$\mathcal{PT}$-assisted control of Goos-Hänchen shift in cavity magnomechanics

We propose a scheme to manipulate the Goos-Hänchen shift (GHS) of a reflected probe field in a non-Hermitian cavity magnomechanical system. The platform consists of a yttrium-iron-garnet sphere coupled to a microwave cavity, where a strong microwave drive pumps the magnon mode and a weak field probes the cavity. The traveling field's interaction with the magnon induces gain, yielding non-Hermitian dynamics. When the traveling field is oriented at $π/2$ relative to the cavity's $x$-axis, the system realizes $\mathcal{PT}$ symmetry; eigenvalue analysis reveals a third-order exceptional point ($\mathrm{EP}_3$) at a tunable effective magnon-photon coupling.
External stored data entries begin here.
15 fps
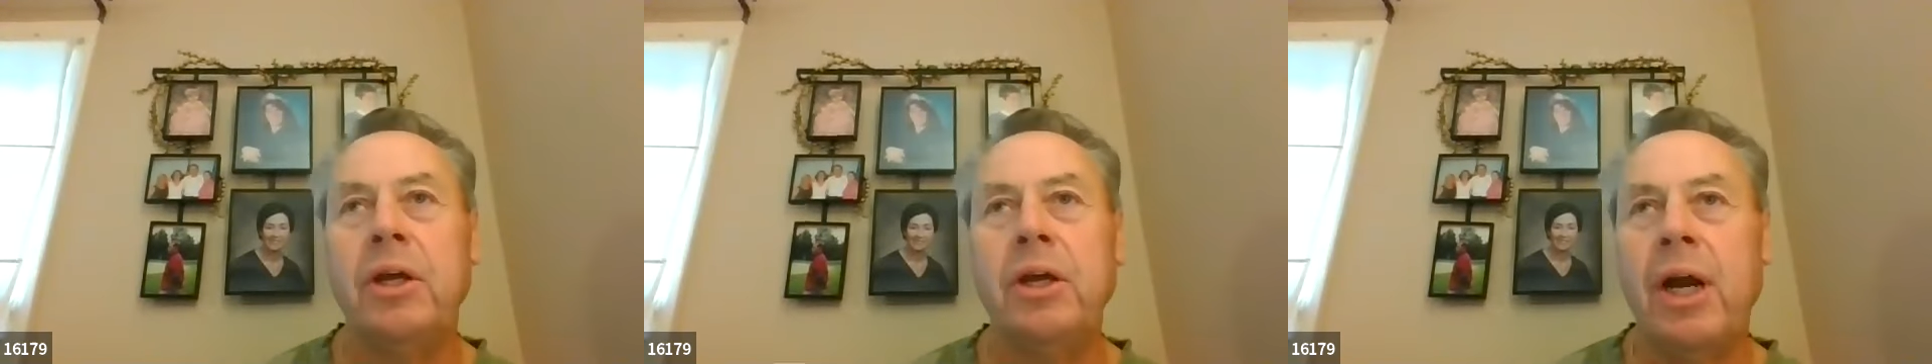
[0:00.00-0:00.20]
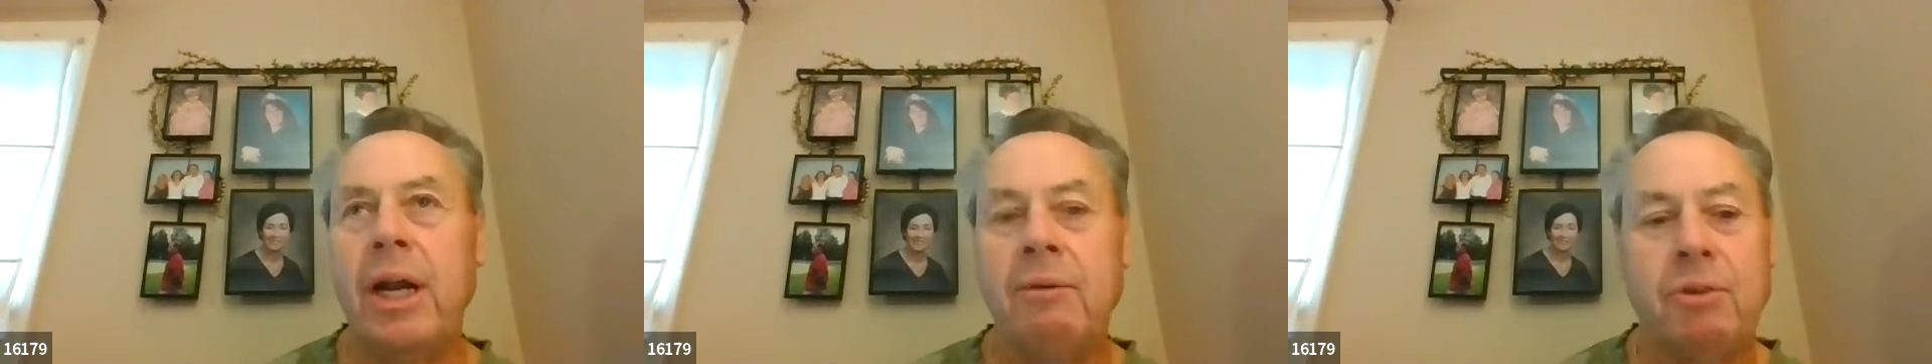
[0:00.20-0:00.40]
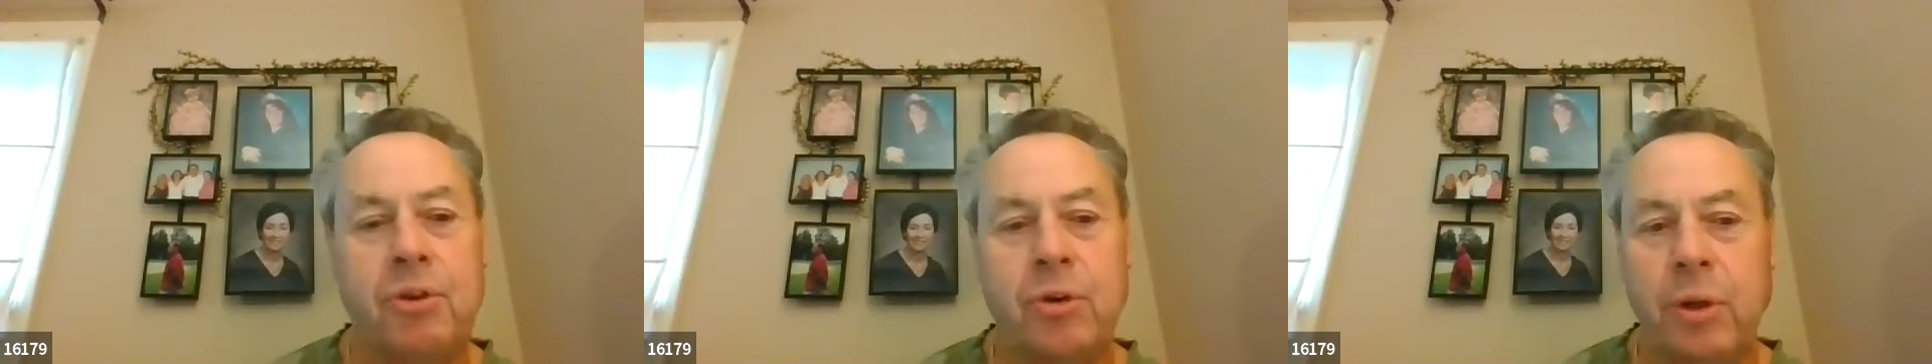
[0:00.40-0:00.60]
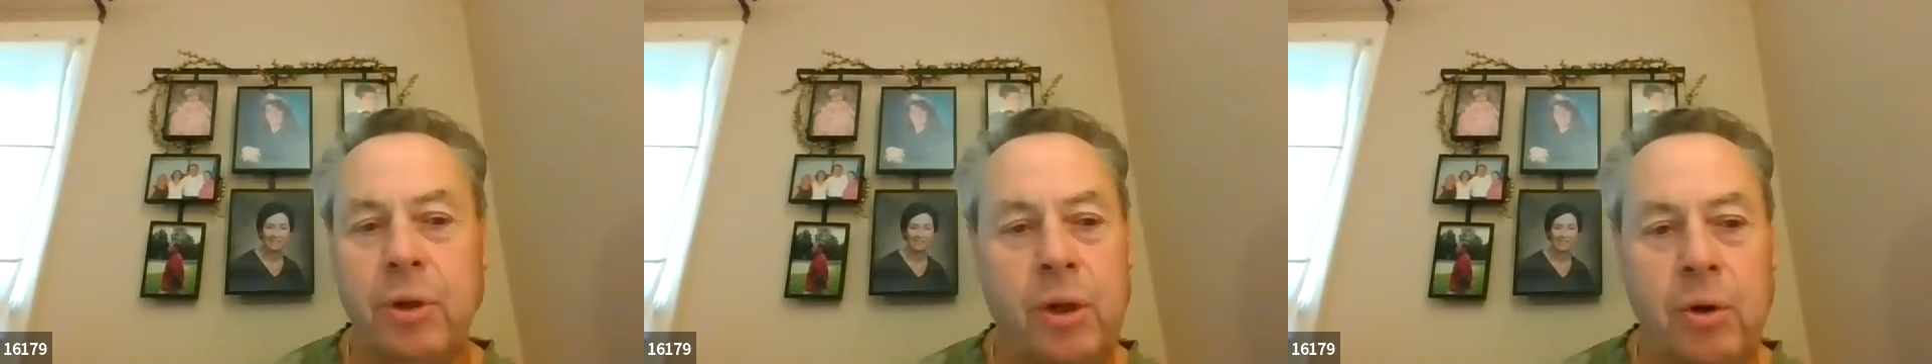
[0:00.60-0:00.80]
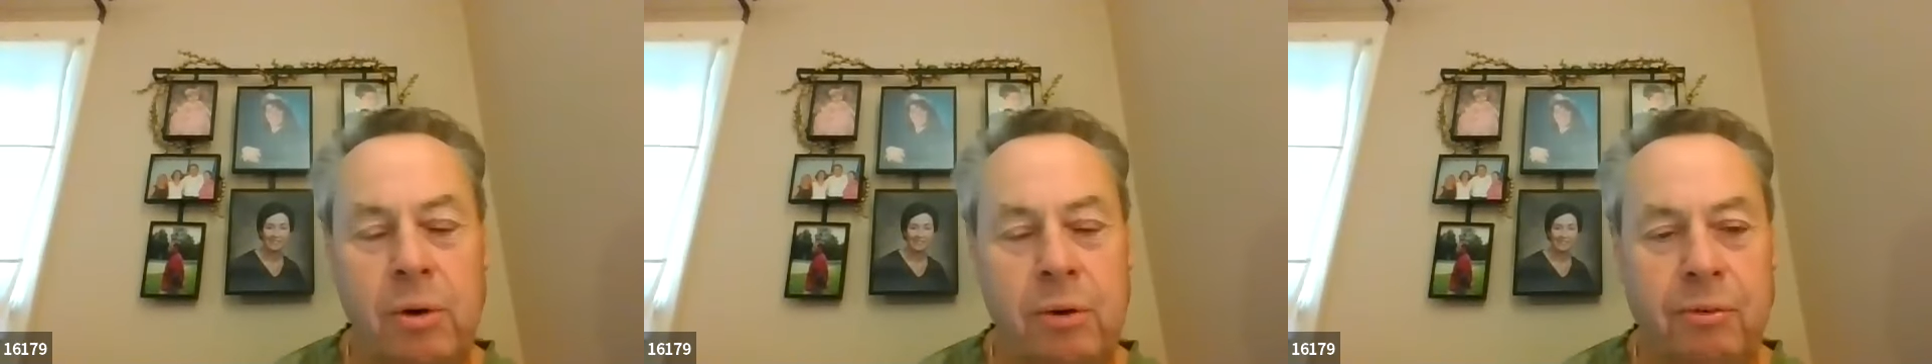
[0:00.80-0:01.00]
they're not even sure
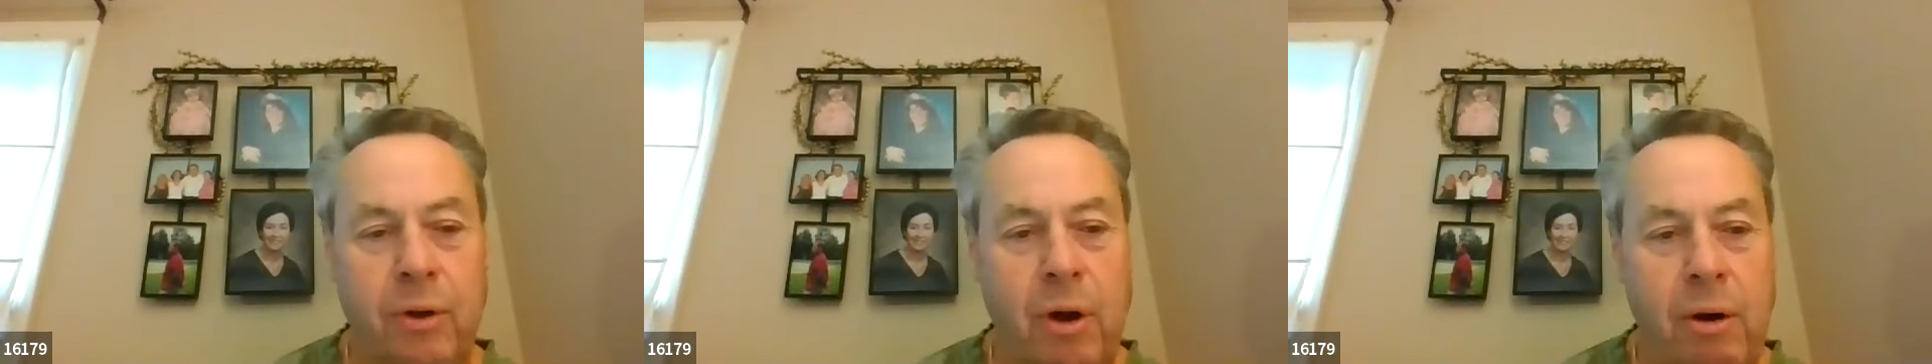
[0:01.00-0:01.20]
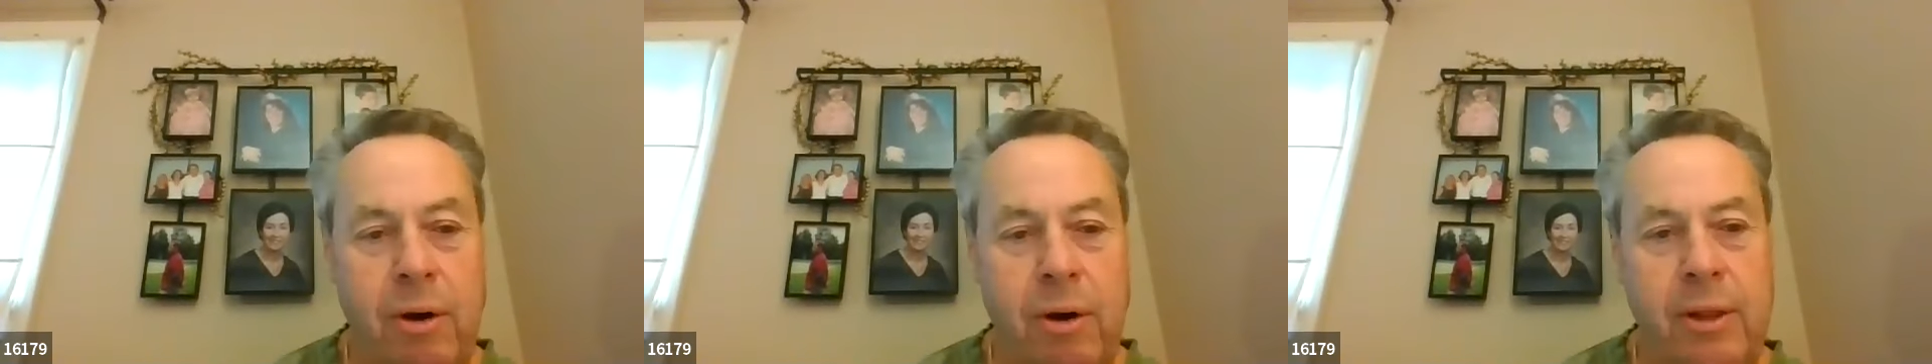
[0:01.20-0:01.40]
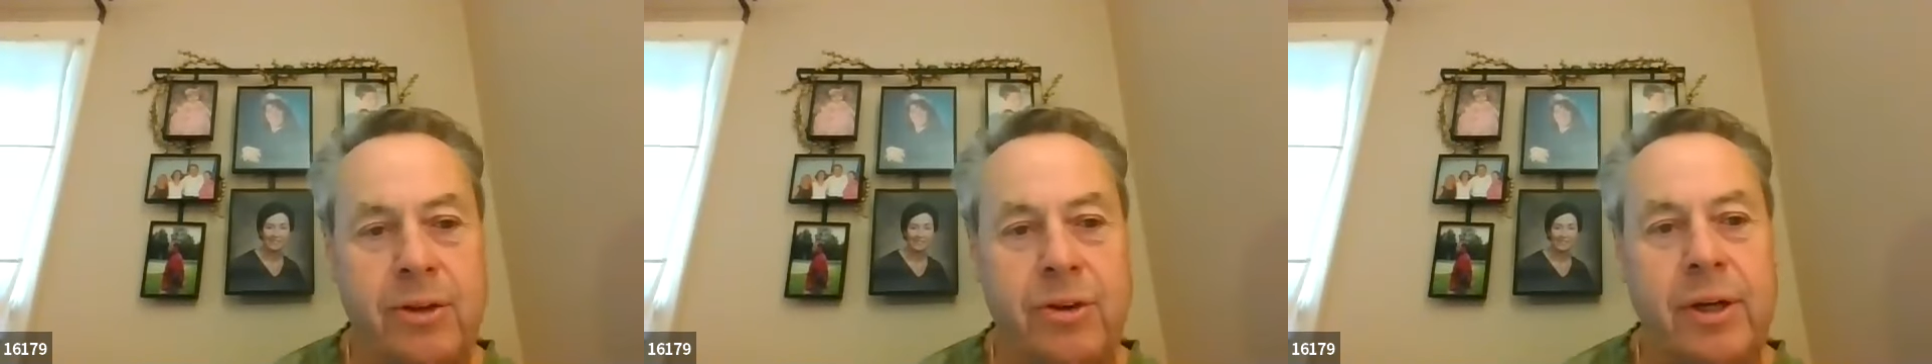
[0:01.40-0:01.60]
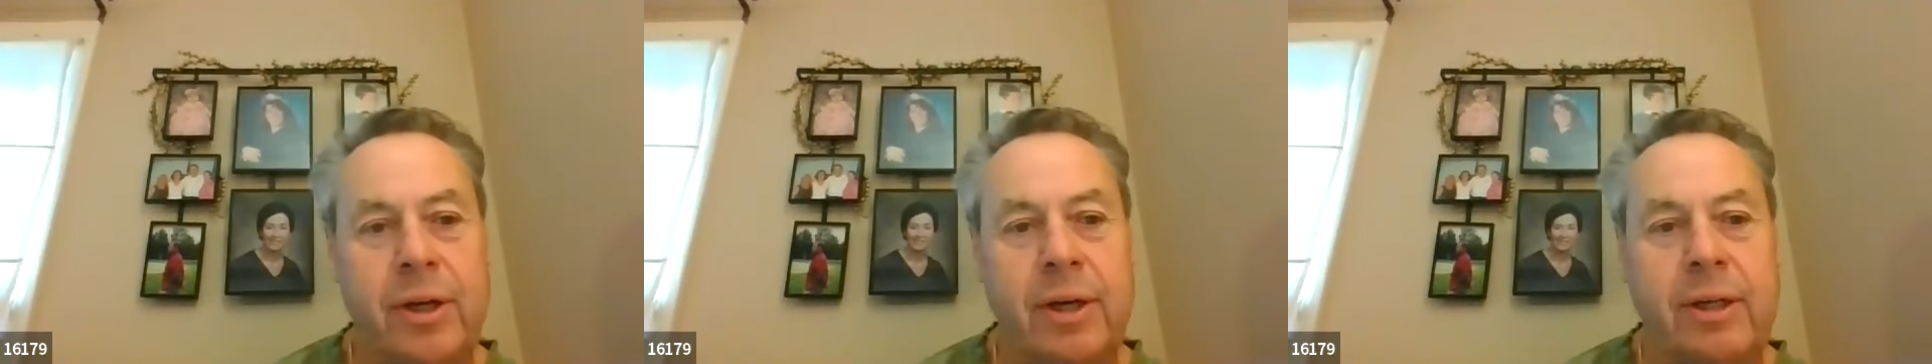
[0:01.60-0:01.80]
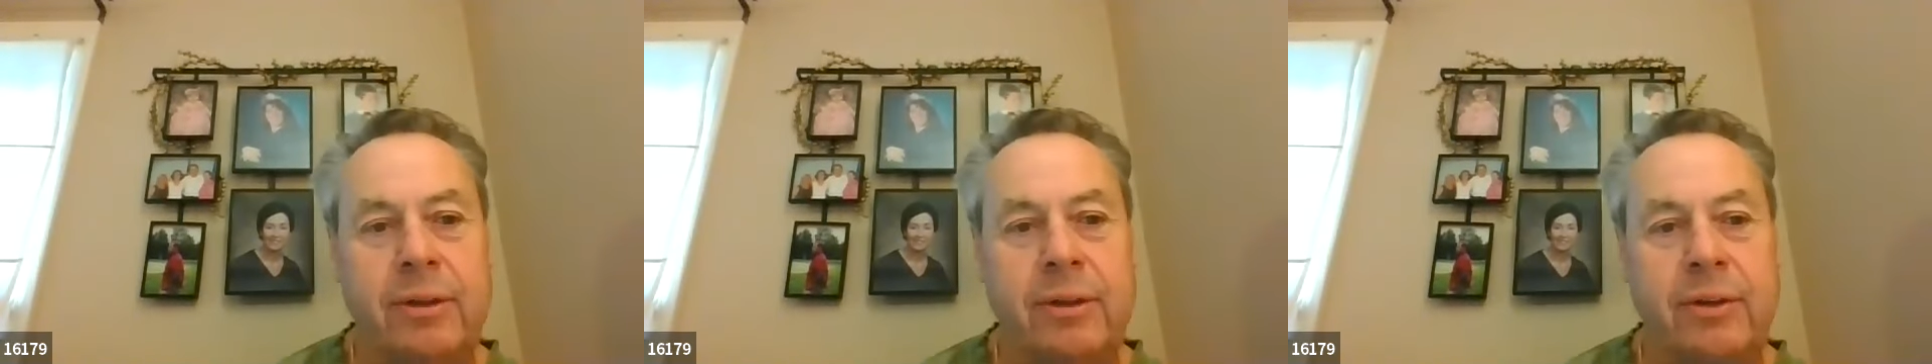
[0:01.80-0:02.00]
they're going to Florida this
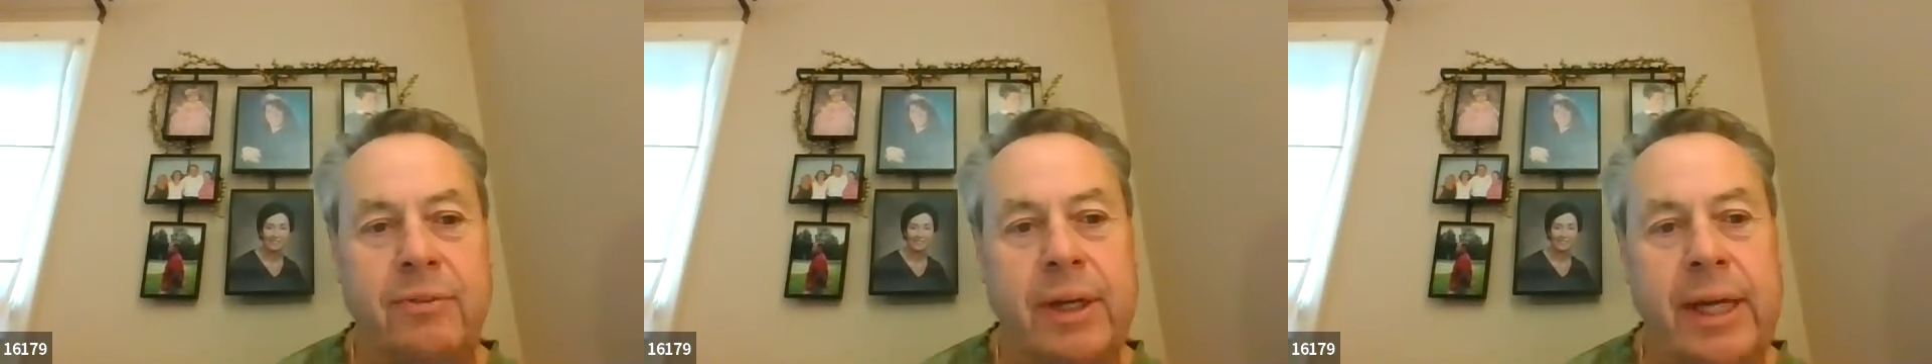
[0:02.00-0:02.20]
year because if no.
Under balanced gain-loss and finite effective magnomechanical coupling, we demonstrate coherent control of the GHS by steering the system across the $\mathcal{PT}$-symmetric transition and through $\mathrm{EP}_3$ via the effective magnon-photon coupling, enabling pronounced enhancement or suppression of the lateral shift. Furthermore, we show that without effective magnomechanical coupling, the system exhibits a second-order exceptional point ($\mathrm{EP}_2$) with a distinct GHS phase transition. This phase transition vanishes when the effective magnomechanical coupling exceeds a parametric threshold, where strong absorption at resonance suppresses the GHS. We also identify the intracavity length as an additional control parameter for precise shift tuning. Notably, the $\mathcal{PT}$-symmetric configuration yields substantially larger GHS than its Hermitian counterpart. These results advance non-Hermitian magnomechanics and open a route to GHS-based microwave components for quantum switching and precision sensing.